The transition to adulthood has preoccupied life course researchers for several decades, but recent trends in American society of delaying marriage, parenthood, full time work, the lengthening of schooling, and generally putting off the emergence of “adulthood,” suggest that “a quiet revolution” is taking place for young people. Is there truly a “new life stage” developing in American society? Or, does it merely represent greater heterogeneity in lives? This workshop will focus on the issues surrounding the development of these patterns in the United States, and how the life course perspective helps us understand the challenges, uncertainties and possibilities of emerging adulthood.
Reading: Chapter 1 from Coming of Age in America: The Transition to Adulthood in the Twenty-first Century, edited by Mary C. Waters, Patrick J. Carr, Maria J. Kefalas, and Jennifer Holdaway. Berkeley and Los Angeles, CA: University of California Press, 2011.
Discussant: Jeremy Staff, Associate Professor of Sociology
The Accelerated Longitudinal Design: What’s in it for YOU?
Many longitudinal studies include multiple birth cohorts. In longitudinal studies conducted over a comparatively short interval of time – a few years – it is possible to address some critical issues that may not be possible with other types of designs.
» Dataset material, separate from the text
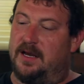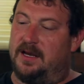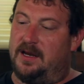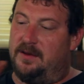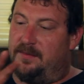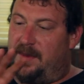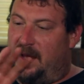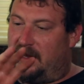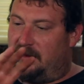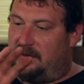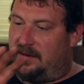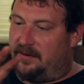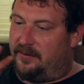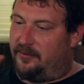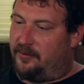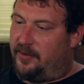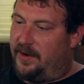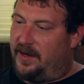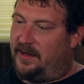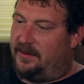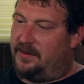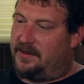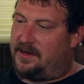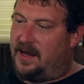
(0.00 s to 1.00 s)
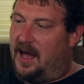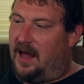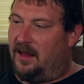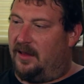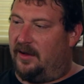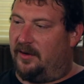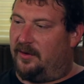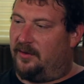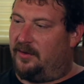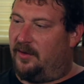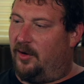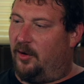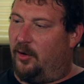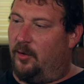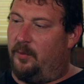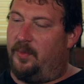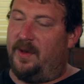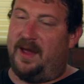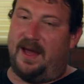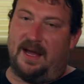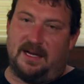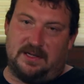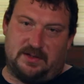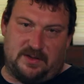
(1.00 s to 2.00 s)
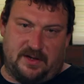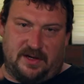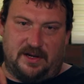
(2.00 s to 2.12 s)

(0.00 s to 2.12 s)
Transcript: and you may read the dialogue on the whole page.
For example, one issue that arises involves the question of “convergence” between cross-sectional and longitudinal patterns of “aging” (or age), and the potential of any design to separate these effects and test for critical differences. This workshop focuses on the conceptual and methodological issues of separating the effects of cohort and age within the accelerated longitudinal design.
Reading: “Tests for Linkage of Multiple Cohorts in an Accelerated Longitudinal Design.” By Yasuo Miyazaki and Stephen W. Raudenbush (2000), Psychological Methods, 5, 44-63.